A Solution? I submit that we in HCI have a problem as a profession trying to reach businesses. We clearly care about reaching business because it is a central topic of conversation at annual conferences, professional journals, and amongst volunteers within our various professional societies. There are continual complaints about HCI professionals not being taken seriously enough in organizations, not being integrated into the product design cycle early enough, etc. This is certainly changing in some areas, but in terms of professional recognition, we still have a long ways to go. We need a strong advocate that reaches both the public and corporations to educate and inform about the value and benefits of incorporating HCI principles (such as user centered design and usability testing) into the products and services people use and corporations produce. Instead, we have many weaker advocates.
Concern about fragmentation in our field reflected in this issue is also reflected by the fact that BayCHI and BayDUX organized a meeting at Stanford last October to focus on collaboration and “the complementary interactions of the relevant organizations” . I laud the meeting organizers” efforts to bring together such a diverse group representing so many organizations and societies, but I believe that mere collaboration and recognition of the complementary nature of the many sub-disciplines is not enough. There needs to be single voice to reach business: a single voice to describe the profession, publish professional ethics, skills metrics, and career tools; a single voice to educate and inform consumers about usability and the importance of demanding that industry produce usable products; a single voice to educate and inform businesses about the economic benefits of HCI practices, help businesses hire HCI professionals that meet their needs, and recognize businesses that produce particularly usable products.

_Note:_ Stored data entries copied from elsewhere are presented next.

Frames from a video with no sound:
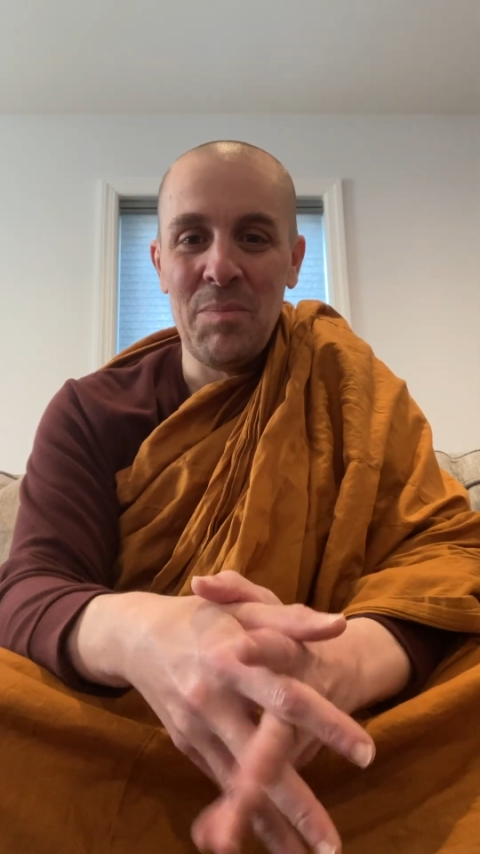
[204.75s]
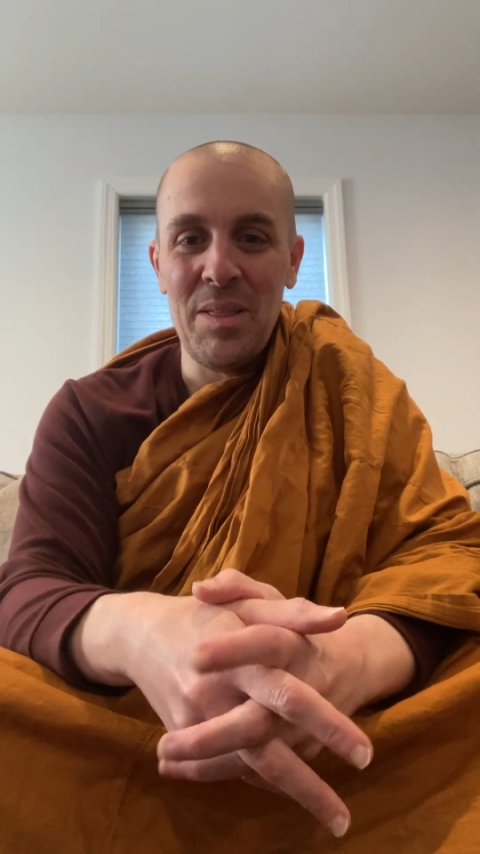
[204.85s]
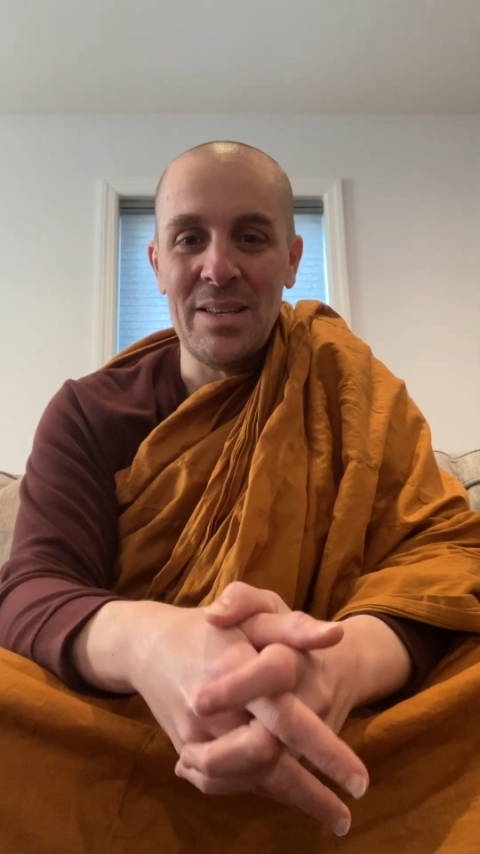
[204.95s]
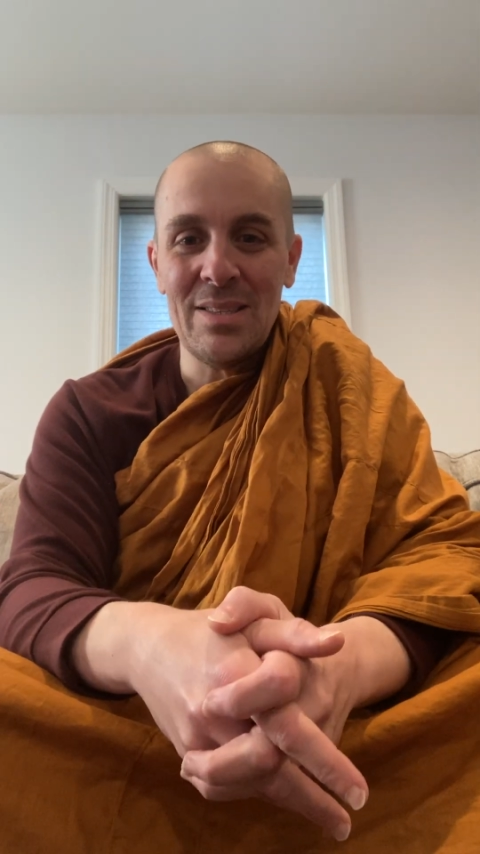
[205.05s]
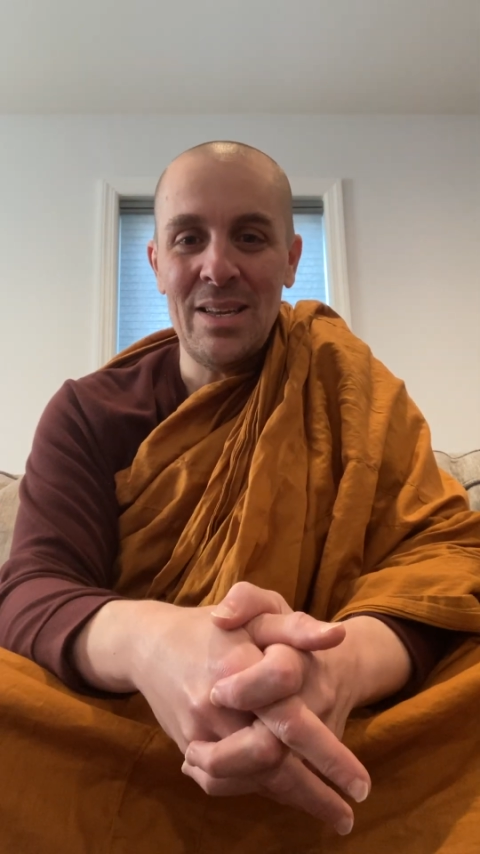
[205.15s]

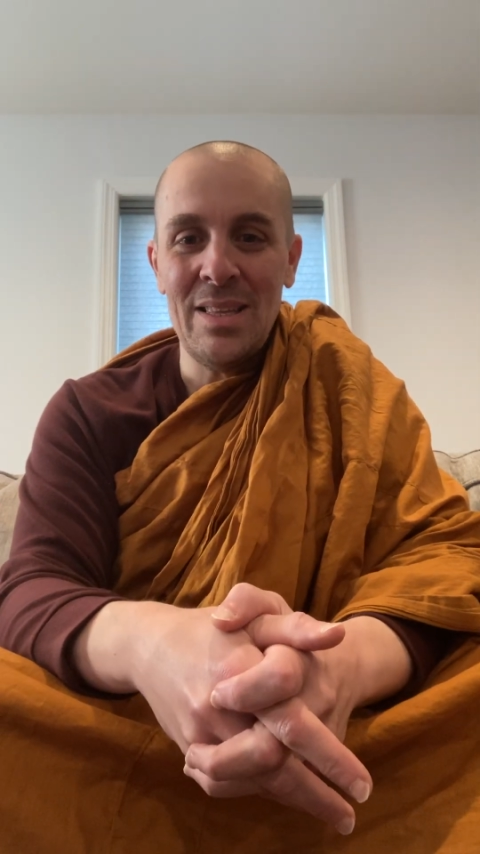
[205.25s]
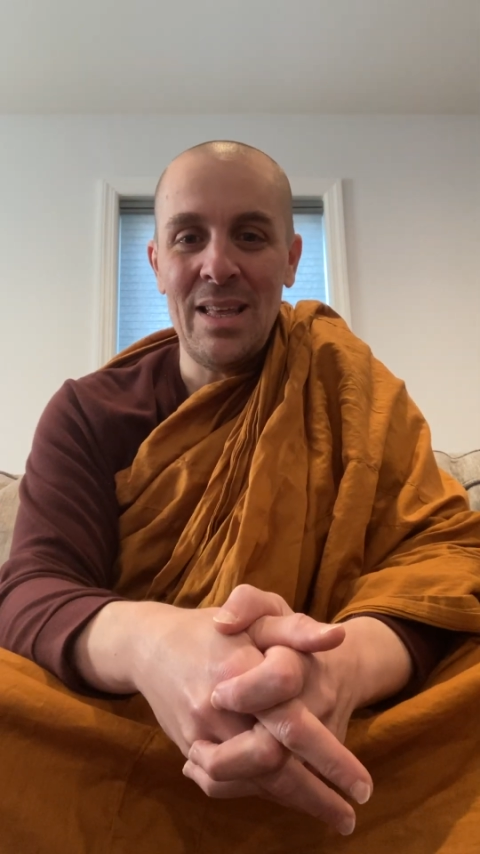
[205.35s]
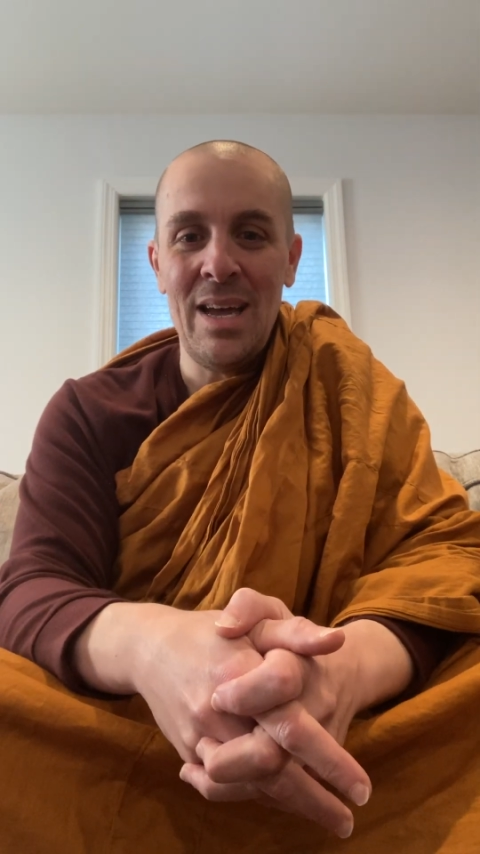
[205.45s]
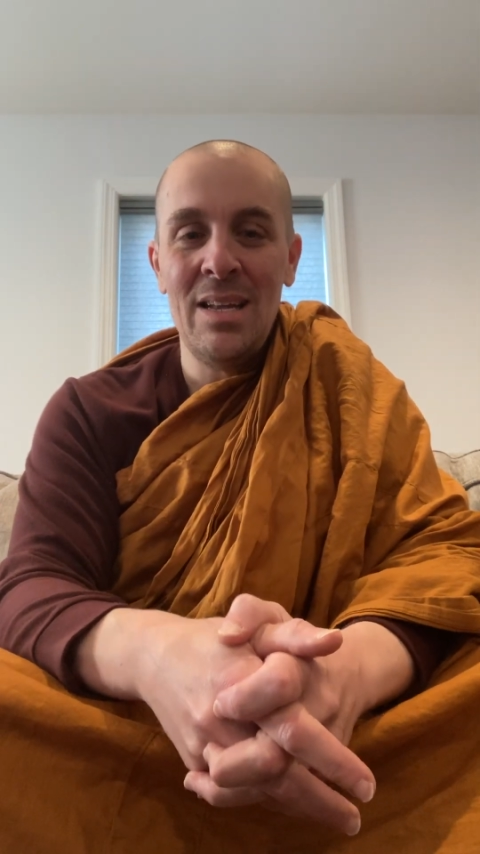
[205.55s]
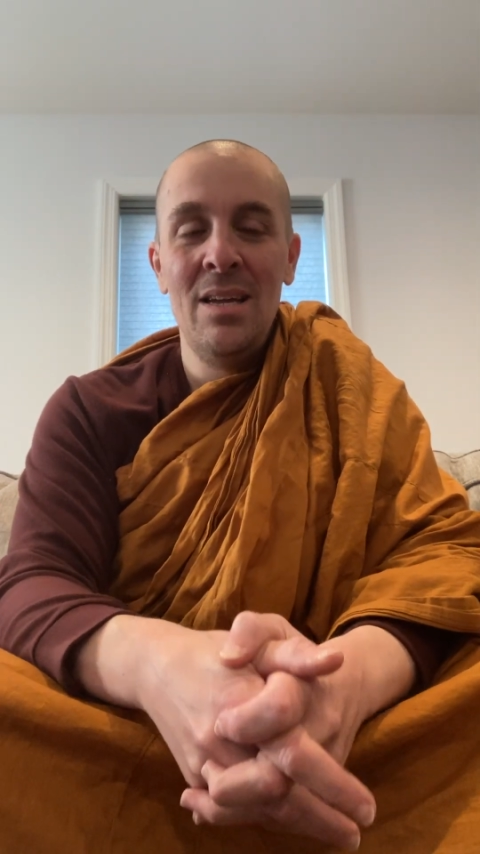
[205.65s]
things like
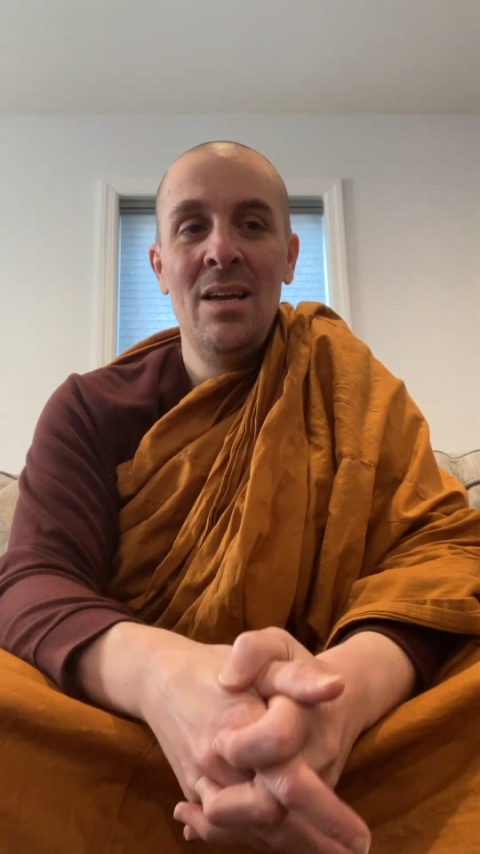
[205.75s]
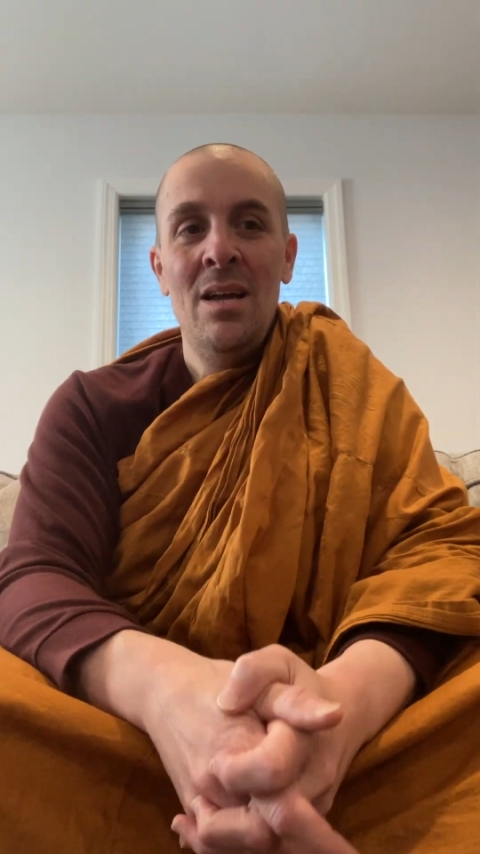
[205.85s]
that.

Which of the many organizations should provide that voice? Well, of course, I’m a member of SIGCHI and on the ACM Council, so I am biased. I suggest that the next collaborative gathering of all of the various societies and organizations that represent HCI professionals figure out how to speak with one voice, particularly to businesses and corporations. This will benefit their members and the profession as a whole and will, I believe, provide an excellent return on the investment. Whether a consortium of organizations does it, or one professional society, the entity that does the best job of outreach to business and the general public will become the most influential in the field.
John “Scooter” Morris
University of California, San Francisco
About the Author:
A recipient of the SIGCHI Distinguished Service Award, Scooter has worked tirelessly for SIGCHI and the CHI conferenceshe was the first AV chair (ever) at CHI ‘85. Scooter is currently the executive director of the Resource for Biocomputing, Visualization, and Informatics (RBVI) at the University of California, San Francisco, which develops software tools and Web sites to support the analysis and visualization of a variety of complex biological problems and interactions. Scooter serves on the ACM Council.